On sait que Kitano ne tient pas l’inspiration de sa vie depuis une petite dizaine d’années. Qu’il s’escrime depuis à tourner avec la régularité d’un horloger reste un mystère : simple déterminisme de cinéaste qui fait son job, ou espoir tenace qu’un nouveau cycle s’enclenche à force d’obstination ? La vérité est sûrement quelque part entre les deux. Achille et la tortue, dernière tentative en date, faux biopic hilarant, marquait un net regain de forme, comme si la patience kitanienne, au bout du compte, avait fini par payer.

Outrage peut se voir comme son versant polardeux. D’un côté, la confirmation que l’essentiel est assuré, et qu’au-delà, quelque chose prend vie : l’apparition en lettres rouges du titre sur le toit d’une berline de gangster et sur fond de musique électronique 80’s, ce plaisir du cérémonial yakuza plus renouvelé depuis Aniki, tout cela crépite de promesses et d’excitation. Mais on voit poindre en parallèle la hantise d’un manque, un sentiment latent de sécheresse, de contraction, que la rectitude mathématique du scénario illustre assez bien. En ouverture, une dissension montée de toutes pièces par un chef yakuza entre deux de ses lieutenants, et la théorie des dominos fonctionne comme prévu jusqu’au générique de fin : le clan se trahit et s’entretue par vagues successives, jusqu’à l’extinction complète.

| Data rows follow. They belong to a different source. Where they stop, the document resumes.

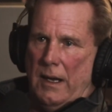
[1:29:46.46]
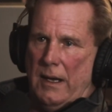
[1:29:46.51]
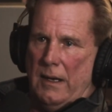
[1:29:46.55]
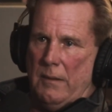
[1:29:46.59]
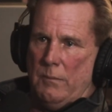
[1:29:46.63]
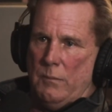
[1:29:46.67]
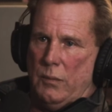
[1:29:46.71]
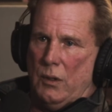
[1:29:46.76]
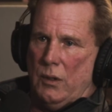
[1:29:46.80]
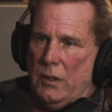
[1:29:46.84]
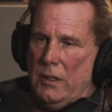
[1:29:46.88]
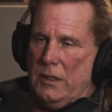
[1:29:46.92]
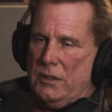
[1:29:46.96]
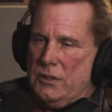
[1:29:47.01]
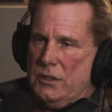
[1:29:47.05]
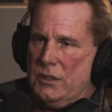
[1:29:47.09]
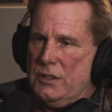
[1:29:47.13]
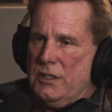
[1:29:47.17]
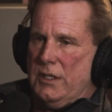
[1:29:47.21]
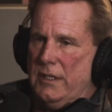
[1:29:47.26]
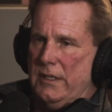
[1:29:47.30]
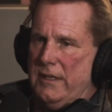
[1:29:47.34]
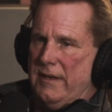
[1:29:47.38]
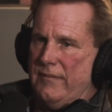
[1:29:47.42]
And boy, did you
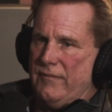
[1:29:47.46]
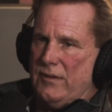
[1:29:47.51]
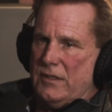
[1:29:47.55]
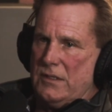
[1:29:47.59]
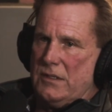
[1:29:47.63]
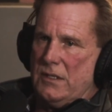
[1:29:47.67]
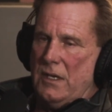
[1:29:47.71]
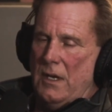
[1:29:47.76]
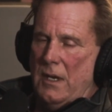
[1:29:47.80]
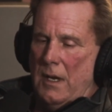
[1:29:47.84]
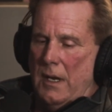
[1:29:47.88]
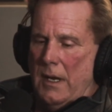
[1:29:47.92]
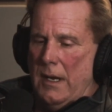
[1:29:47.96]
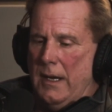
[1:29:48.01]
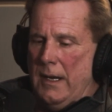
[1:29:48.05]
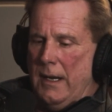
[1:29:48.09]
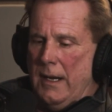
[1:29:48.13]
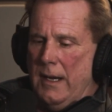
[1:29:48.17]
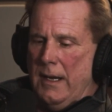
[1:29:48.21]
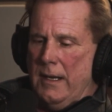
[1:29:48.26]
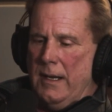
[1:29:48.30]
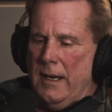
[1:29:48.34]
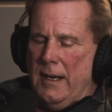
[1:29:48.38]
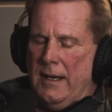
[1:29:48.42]
see a difference.
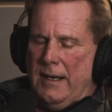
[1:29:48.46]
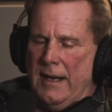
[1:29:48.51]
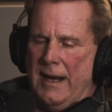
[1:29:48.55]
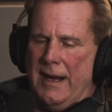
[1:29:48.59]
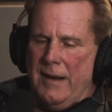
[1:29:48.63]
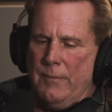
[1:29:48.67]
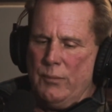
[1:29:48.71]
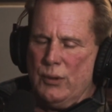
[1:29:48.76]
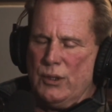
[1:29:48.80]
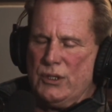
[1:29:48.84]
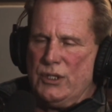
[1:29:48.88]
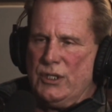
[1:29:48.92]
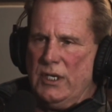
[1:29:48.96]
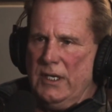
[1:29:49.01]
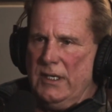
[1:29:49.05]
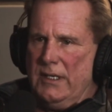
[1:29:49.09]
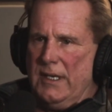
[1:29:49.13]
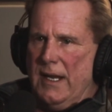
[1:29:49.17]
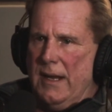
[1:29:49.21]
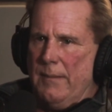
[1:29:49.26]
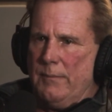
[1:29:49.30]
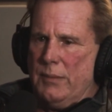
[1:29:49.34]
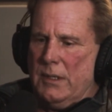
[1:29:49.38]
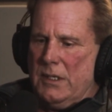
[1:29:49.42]
And I appreciated
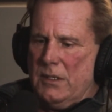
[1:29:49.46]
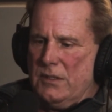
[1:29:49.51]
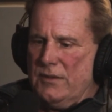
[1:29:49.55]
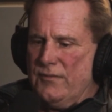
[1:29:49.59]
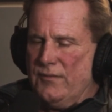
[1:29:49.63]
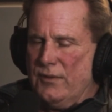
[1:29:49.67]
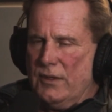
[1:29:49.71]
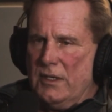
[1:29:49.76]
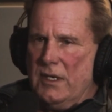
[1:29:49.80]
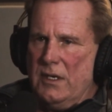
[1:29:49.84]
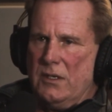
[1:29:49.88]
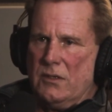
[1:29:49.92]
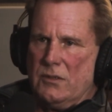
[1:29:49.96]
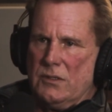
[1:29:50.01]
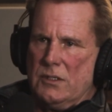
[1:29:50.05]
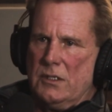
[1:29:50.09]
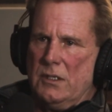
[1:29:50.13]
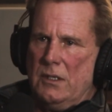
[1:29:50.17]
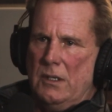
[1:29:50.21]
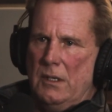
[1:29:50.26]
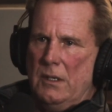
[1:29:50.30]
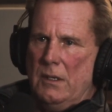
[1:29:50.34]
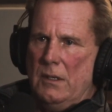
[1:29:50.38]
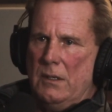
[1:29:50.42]
that because for years,
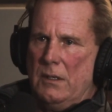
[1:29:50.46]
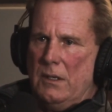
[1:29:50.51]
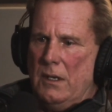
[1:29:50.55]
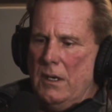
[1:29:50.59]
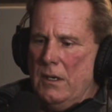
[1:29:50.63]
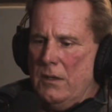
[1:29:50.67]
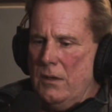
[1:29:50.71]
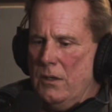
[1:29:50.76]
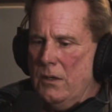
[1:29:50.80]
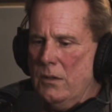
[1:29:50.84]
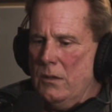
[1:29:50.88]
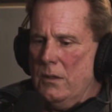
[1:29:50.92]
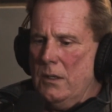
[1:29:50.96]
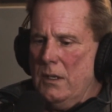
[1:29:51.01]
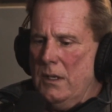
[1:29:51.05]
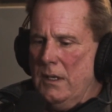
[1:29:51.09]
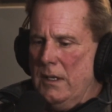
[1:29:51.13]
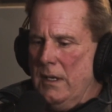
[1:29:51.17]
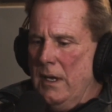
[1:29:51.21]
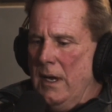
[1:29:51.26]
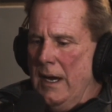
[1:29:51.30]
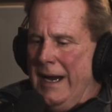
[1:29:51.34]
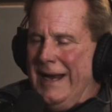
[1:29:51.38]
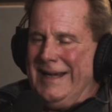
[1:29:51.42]

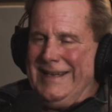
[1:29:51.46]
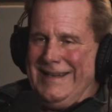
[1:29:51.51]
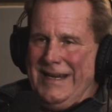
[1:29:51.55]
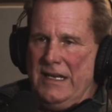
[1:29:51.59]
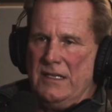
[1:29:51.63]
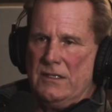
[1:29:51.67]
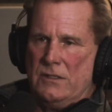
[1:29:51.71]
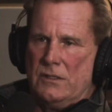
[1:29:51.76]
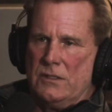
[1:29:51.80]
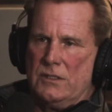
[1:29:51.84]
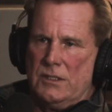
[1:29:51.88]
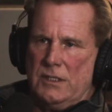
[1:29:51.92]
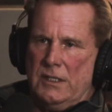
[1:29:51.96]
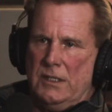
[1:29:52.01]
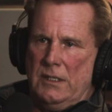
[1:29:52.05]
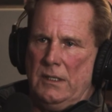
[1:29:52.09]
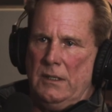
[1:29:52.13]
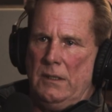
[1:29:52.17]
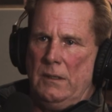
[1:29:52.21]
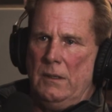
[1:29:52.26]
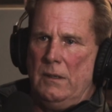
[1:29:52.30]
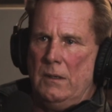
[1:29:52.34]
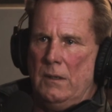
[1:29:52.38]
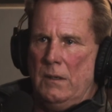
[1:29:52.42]
I didn't
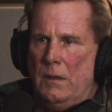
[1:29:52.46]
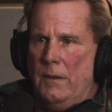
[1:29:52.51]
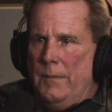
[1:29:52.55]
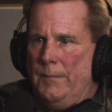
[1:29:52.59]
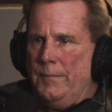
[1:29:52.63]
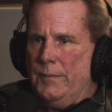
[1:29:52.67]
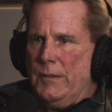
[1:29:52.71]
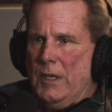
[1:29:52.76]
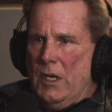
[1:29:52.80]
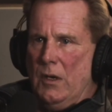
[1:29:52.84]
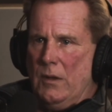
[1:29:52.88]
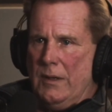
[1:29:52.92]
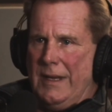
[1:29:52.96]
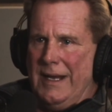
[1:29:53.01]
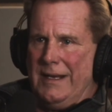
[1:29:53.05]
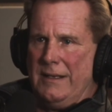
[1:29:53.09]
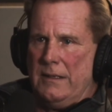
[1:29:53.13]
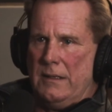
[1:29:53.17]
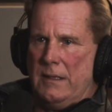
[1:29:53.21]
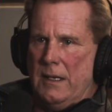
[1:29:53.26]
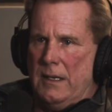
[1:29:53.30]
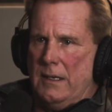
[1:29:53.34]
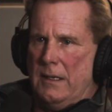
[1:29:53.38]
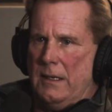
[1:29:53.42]
see,
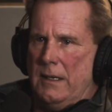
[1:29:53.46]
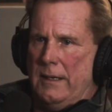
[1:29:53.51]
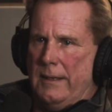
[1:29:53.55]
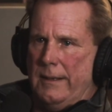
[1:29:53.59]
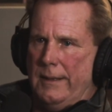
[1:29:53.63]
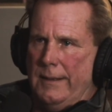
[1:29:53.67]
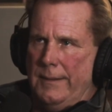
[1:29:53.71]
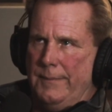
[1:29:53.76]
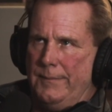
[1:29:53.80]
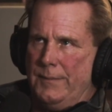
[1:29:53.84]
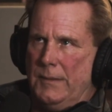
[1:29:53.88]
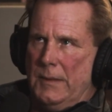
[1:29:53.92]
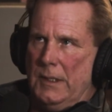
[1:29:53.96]
that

Difficile avec ça de construire quelque chose en creux, ou en marge du genre, comme jadis Sonatine ou Hana Bi. D’ailleurs, Beat Takeshi (l’acteur), incarne ce drôle d’emprisonnement que le film exerce sur son créateur, tant il paraît ici fondu dans le ventre mou des yakuzas, circonscrit à un emploi de second couteau. Mais Outrage fascine aussi pour les mêmes raisons, pour ce côté rouleau compresseur incontrôlable. On pense surtout à la violence, ponctuation syncopée qui permet à Kitano de repousser les limites du genre pour longtemps – auriculaire péniblement scié au cutter, gencives charcutées par une roulette de dentiste : c’est réellement hardcore, mais plus mystérieux que gratuit, bien au-delà de l’humour noir ou de la somation purement clinique. Rien que pour cet insondable entre-deux, on reste preneur.